I fell in love with those beautiful French pastries. A beautifully rich caramel interior sealed into a crispy caramelised shell. So delicious!
Another time we stayed in the Alsace region of France/Germany. This region is an area in the North East of France that has alternately been either French or German throughout the centures, reflecting a mix of the two cultures. At the moment it belongs to France.
We spent a full day in Strasbourg which is the capital of the Alsace region. There is a street there that is lined with tall poles on both sides. There are stork nests situated on the top of each pole. I had never seen anything like it. Not before, not since. Storks (Cigognes Blanche are the symbol of Alsace, as is this fabulous Bacon and Onion Tart.
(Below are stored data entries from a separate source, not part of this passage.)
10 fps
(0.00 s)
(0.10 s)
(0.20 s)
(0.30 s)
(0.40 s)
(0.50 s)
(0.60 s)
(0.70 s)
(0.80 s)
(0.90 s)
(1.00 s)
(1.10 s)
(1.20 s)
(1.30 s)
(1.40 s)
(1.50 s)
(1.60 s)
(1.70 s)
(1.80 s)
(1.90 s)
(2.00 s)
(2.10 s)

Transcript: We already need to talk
Tarte Flambee/Flammekeuche is its official name. It is sort of like the French/German equivalent of Pizza, but don't say that too loud or they might throw you in jail! haha
Essentially it is a round flat, open-faced tart with a beautiful incredibly crisp pastry bottom. This is topped with sour cream/creme fraiche, caramelised onions, two cheeses and beautiful Alsatian bacon/lardons.
Simple, and yet incredibly delicious in its simplicity. Along with the Choucroute Garnie (essentially sauerkraut and smoked meats/sausages) it was one of my favourite foods from the region. We enjoyed the Choucroute one day at an open table in a market square. It was served with the most delicious boiled baby potatoes.
Alsatian Bacon & Onion Tart
Ingredients
- 2 TBS olive oil
- 1 large onion, thinly sliced
- 1/2 tsp salt
- 1/2 tsp freshly ground black pepper
- 2 TBS white wine or Calvados (French apple brandy)
- 1 sheet frozen puff pastry, thawed
- 1/2 cup (125g)of creme fraiche (about 1/2 cup)
- 8 rashers of bacon, par-cooked (see notes) and chopped
- 1/4 cup (20g) of grated gruyere cheese
- 1/4 cup (20g) of grated cheddar cheese
- egg wash made with 1 egg yolk beaten with 1 tsp of milk or water
Instructions
- Preheat the oven to 200*C/400*F/ gas mark 6. Line a baking tray with baking parchment.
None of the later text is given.